しかし、今回の久間氏の舌禍騒動は、個人的には世論の反応やマスコミの論調も気になった。確かに、久間氏の「原爆は戦争を終結させるために、必要な手段であった」というような発言は、アメリカの退役軍人などが声高に主張してきたことと軌を一にするもので、この時期にこの発言を行うことは、老獪な彼の性格も考え合わせると、政治的な思惑すら感じられなくもない。ただ、問題はそこよりも、マスコミの論調及び彼らが伝える「世論」の動向にもある。
久間氏の発言を、発言当初から「許しがたいものだ」と断じ、終戦時の日本の状況をまともに論じようとする空気など、みじんも無かった。この点はかなり空恐ろしくも感じたが、もっと情けなかったのは、与党側からも久間氏の発言をまともに取り上げようともしなかったことだ。いみじくも「憲法改正」を第一の公約として掲げてきた安倍政権が、終戦時の日本の状況に触れた発言に対し、まともな議論も行わず、参議院選挙前という時期という理由だけで、世論に迎合した首切りを断行してしまった。憲法を論じる人間にとって、現行憲法の成立過程を考えると、終戦から憲法成立までの状況に対して、かなり明確な歴史認識を持つことが求められることは、常識である。
今回の騒動は、安倍首相の「迅速な対応」が見えたというより、世論の風向きで簡単に主義主張を曲げてしまうのではないかという日和見的な性格が見て取れたと言う気がする。
政権成立以来、はじめての選挙ということで、何とか政権を維持し、党内のリーダーシップを保ちたいという思いはわからなくもないが、小泉前首相が曲がりなりにも自身の主義主張を、貫き通したような印象を持たれるのに対して、非常に対照的である。

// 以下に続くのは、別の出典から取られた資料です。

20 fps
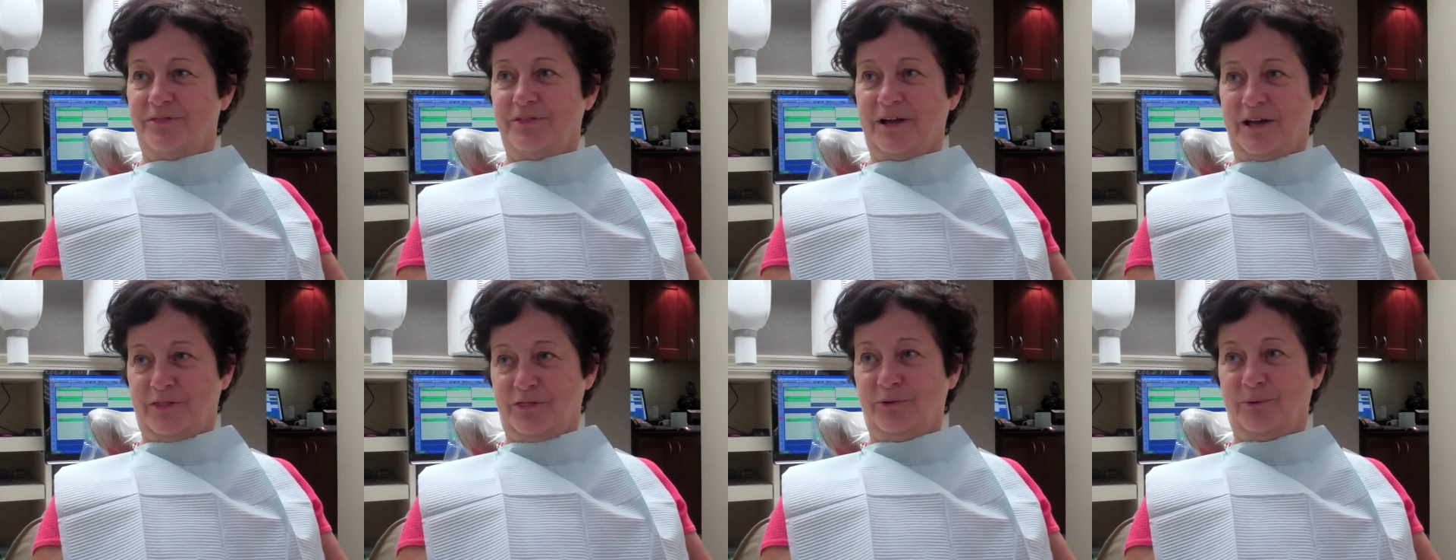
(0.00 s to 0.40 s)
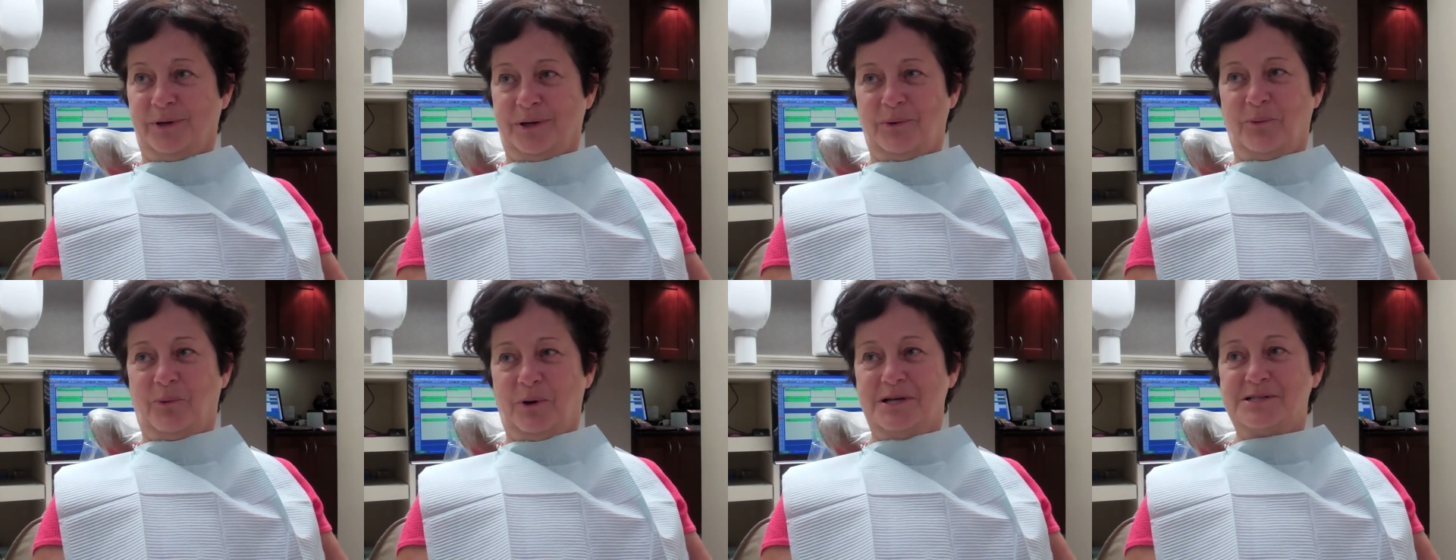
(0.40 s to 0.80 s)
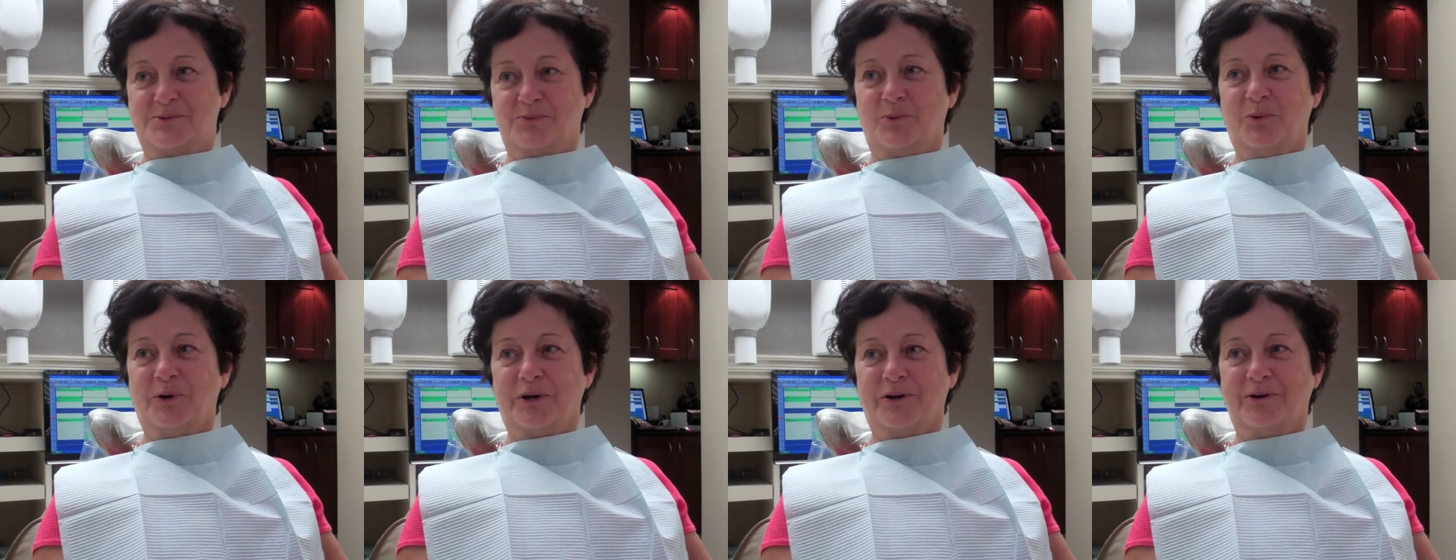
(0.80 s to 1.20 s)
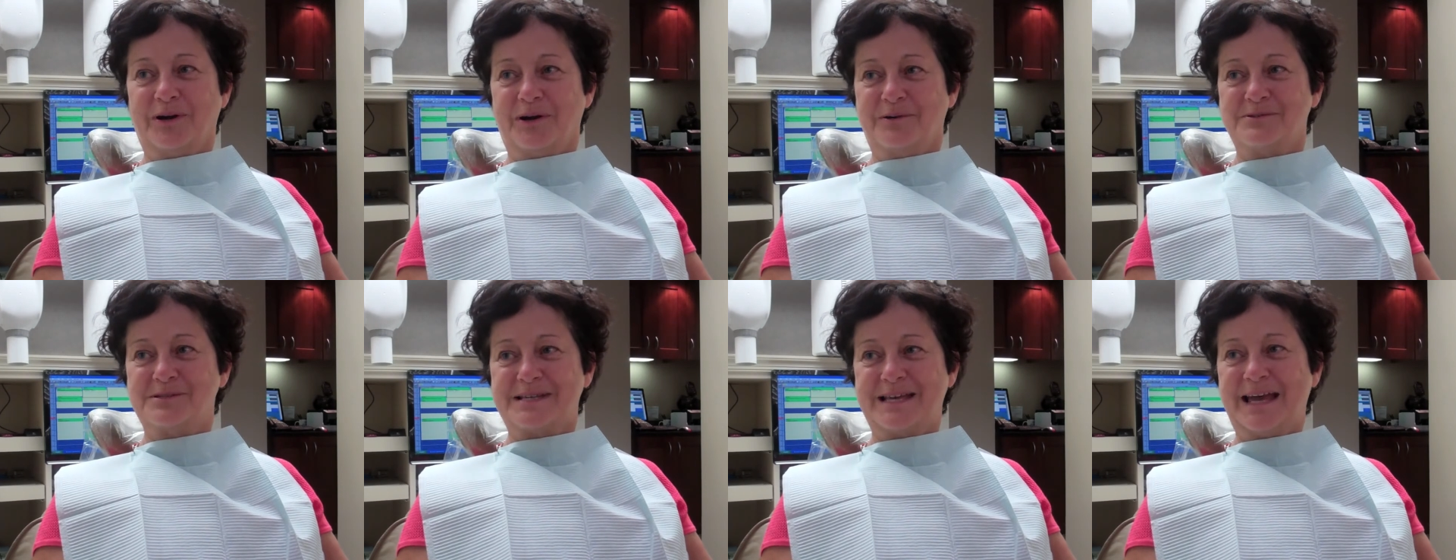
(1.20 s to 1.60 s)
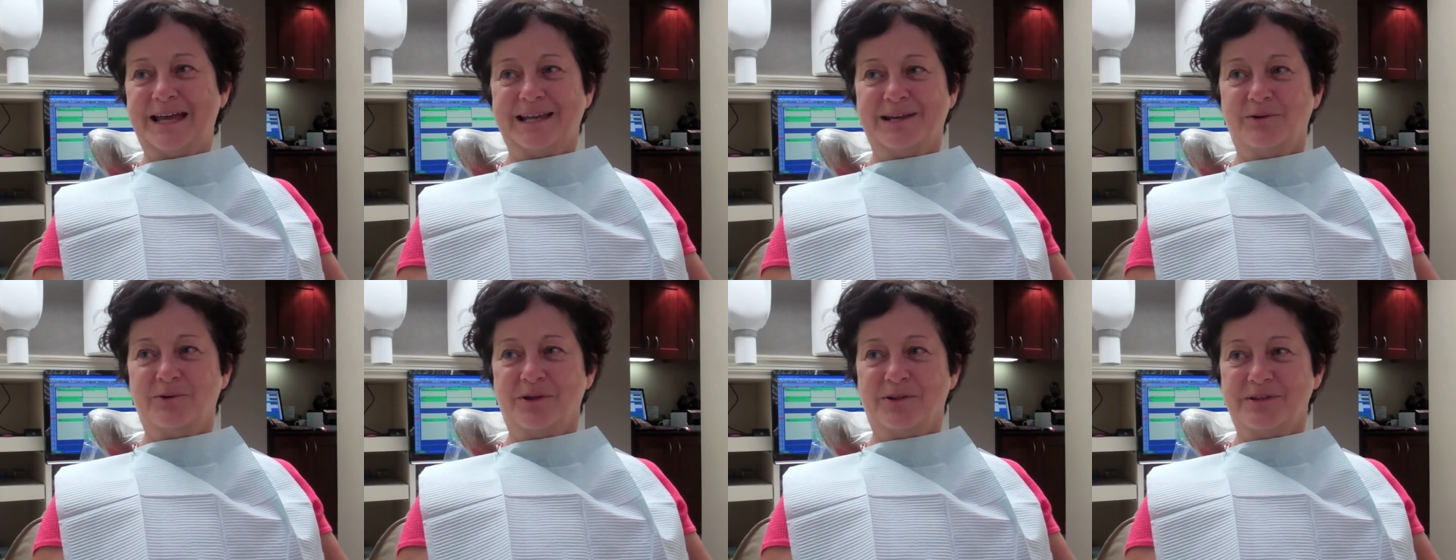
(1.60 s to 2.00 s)
I thought it was water. I was
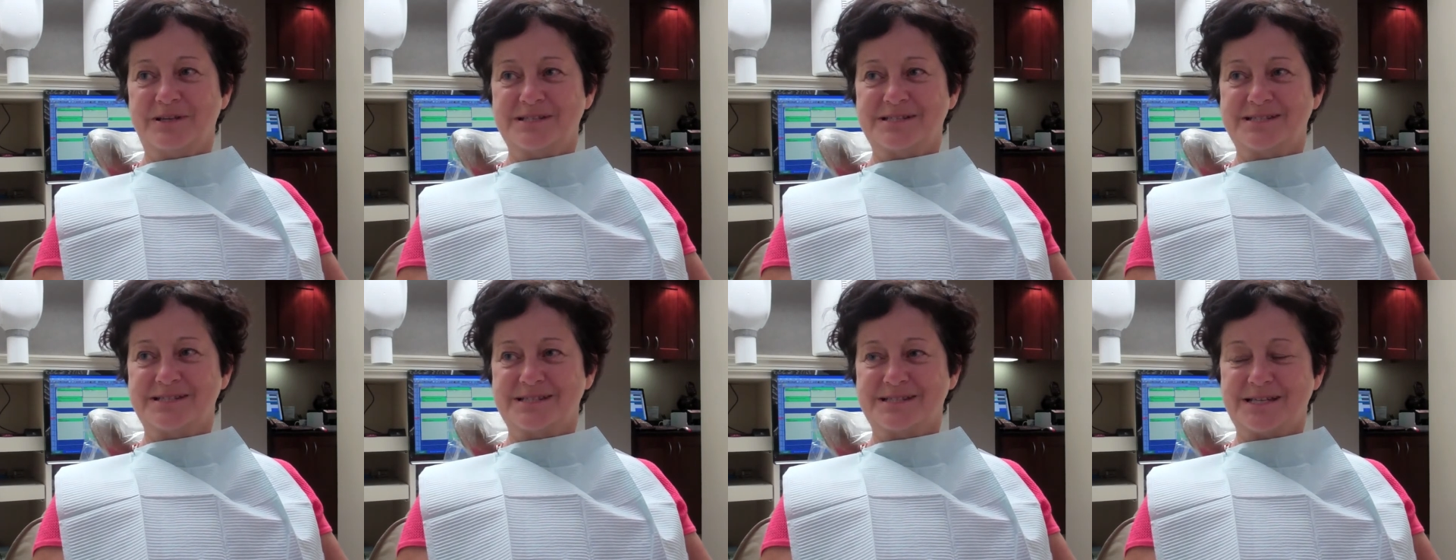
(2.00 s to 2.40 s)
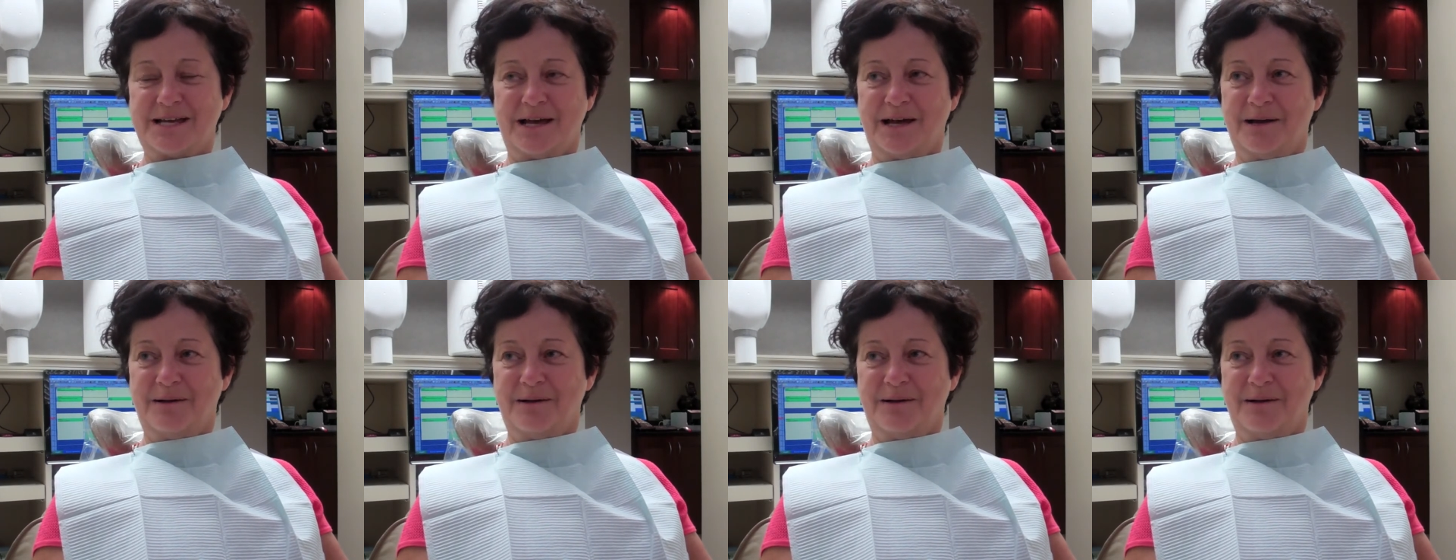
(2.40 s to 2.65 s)
getting all this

時まさに九州で豪雨が降り、マスコミは地球温暖化の影響だとはやし立てている。環境大臣時代、「チームマイナス6%」や「クールビズ」という耳障りの良いキャッチフレーズを(広告代理店と一緒になって)連発し、環境利権という新たな「ビジネス」を創出した小池氏は、この土砂降りの最中の安倍政権に、効果的な「環境対策」を施せるのだろうか。